* **WORK TASK**:
Restate, in full and unchanged, the entries that follow, but not their pictures.

* **DATA FOR THIS TASK**:
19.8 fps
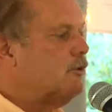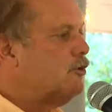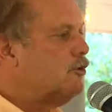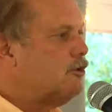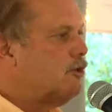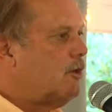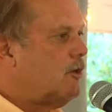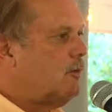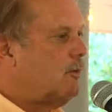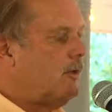
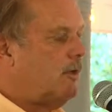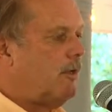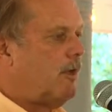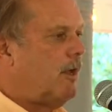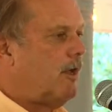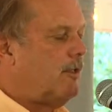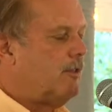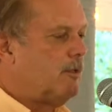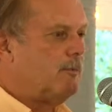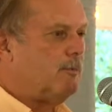So
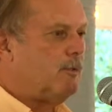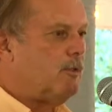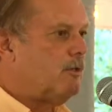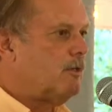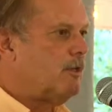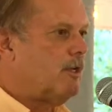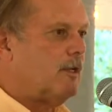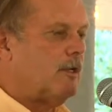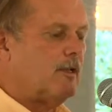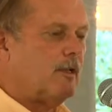in the
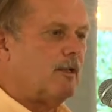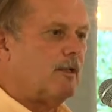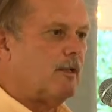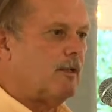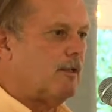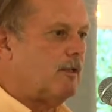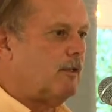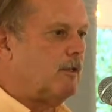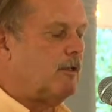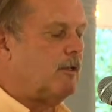book,
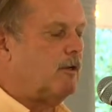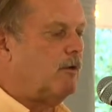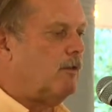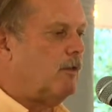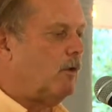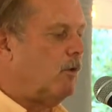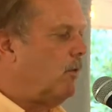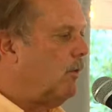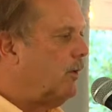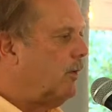you know,
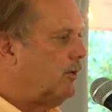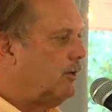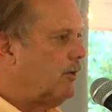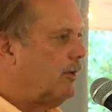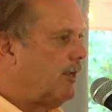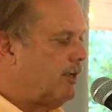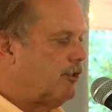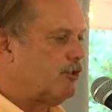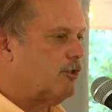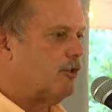the lawyer
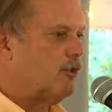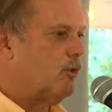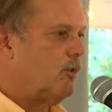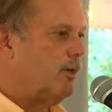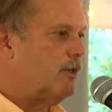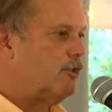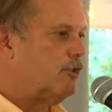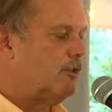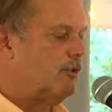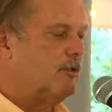could ask a
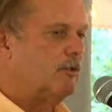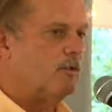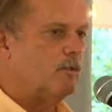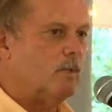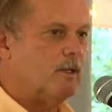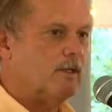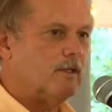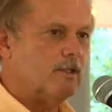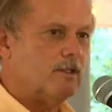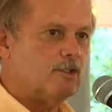question, the
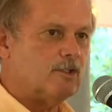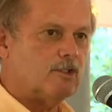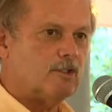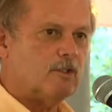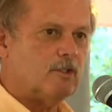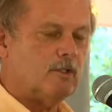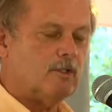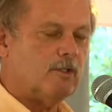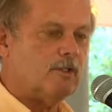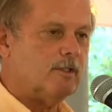witness
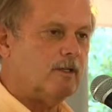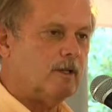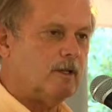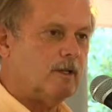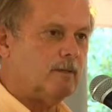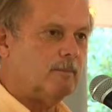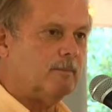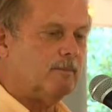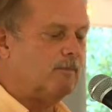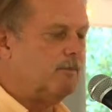could
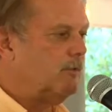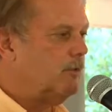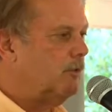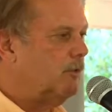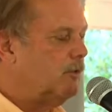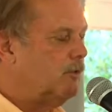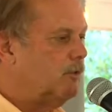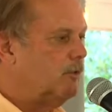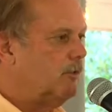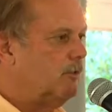
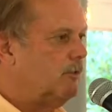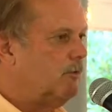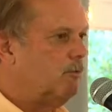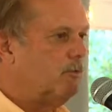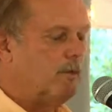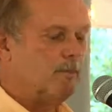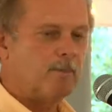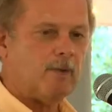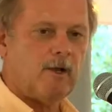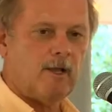
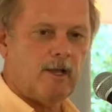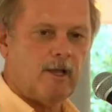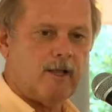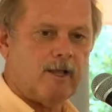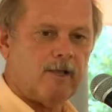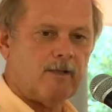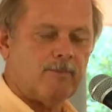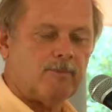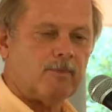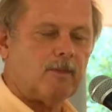
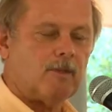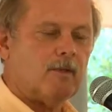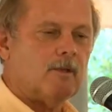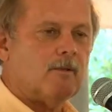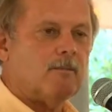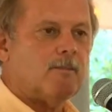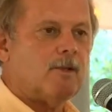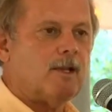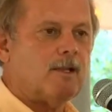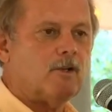reply,
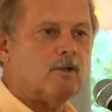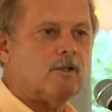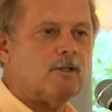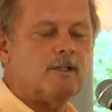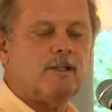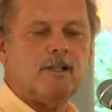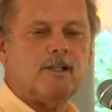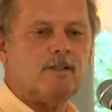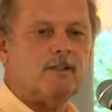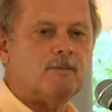but I
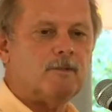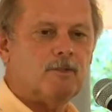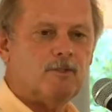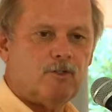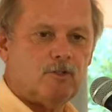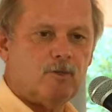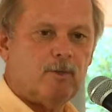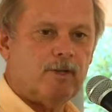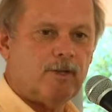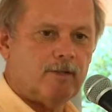couldn't get them to
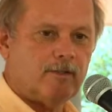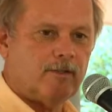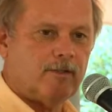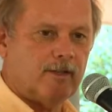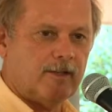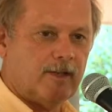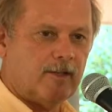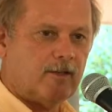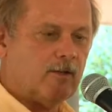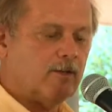do
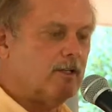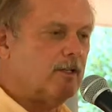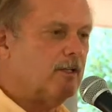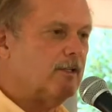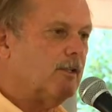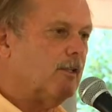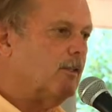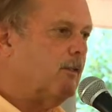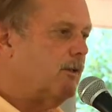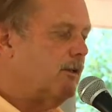anything. I couldn't
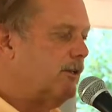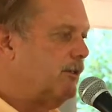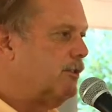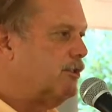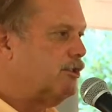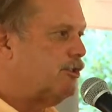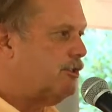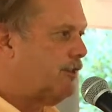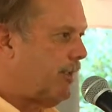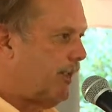get the lawyer to
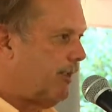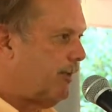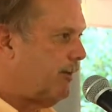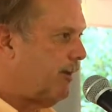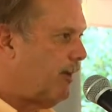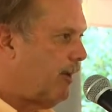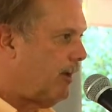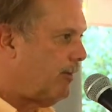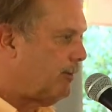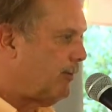stand
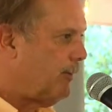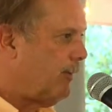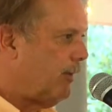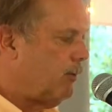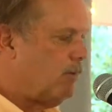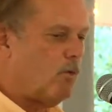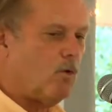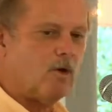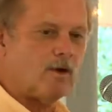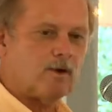up
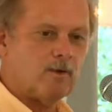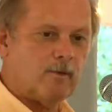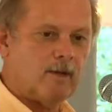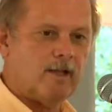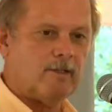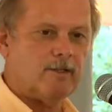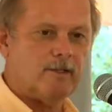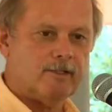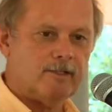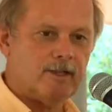and walk
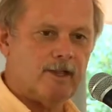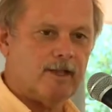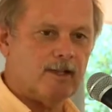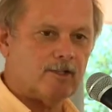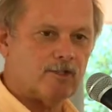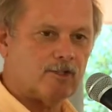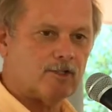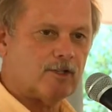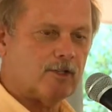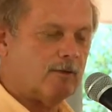around the
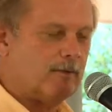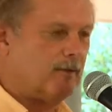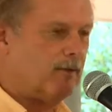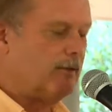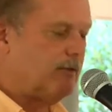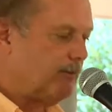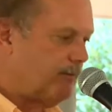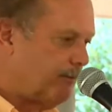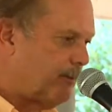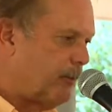desk and
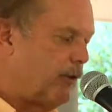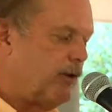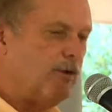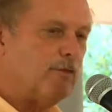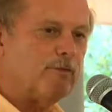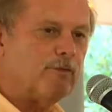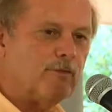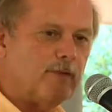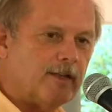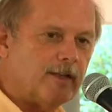point
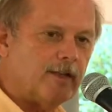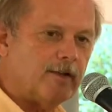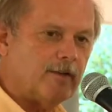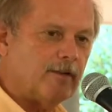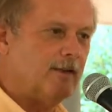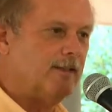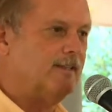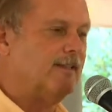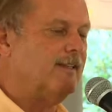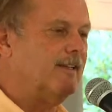a
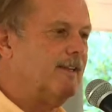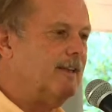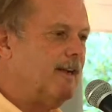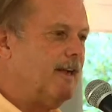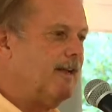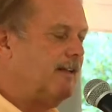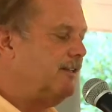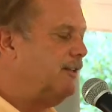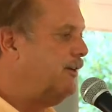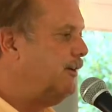finger at the
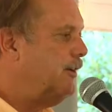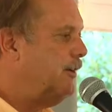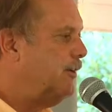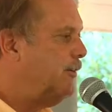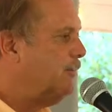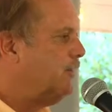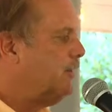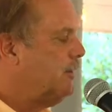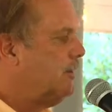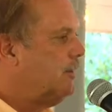guy, you know,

* **WRITTEN RESPONSE**:
19.8 fps
So
in the
book,
you know,
the lawyer
could ask a
question, the
witness
could
reply,
but I
couldn't get them to
do
anything. I couldn't
get the lawyer to
stand
up
and walk
around the
desk and
point
a
finger at the
guy, you know,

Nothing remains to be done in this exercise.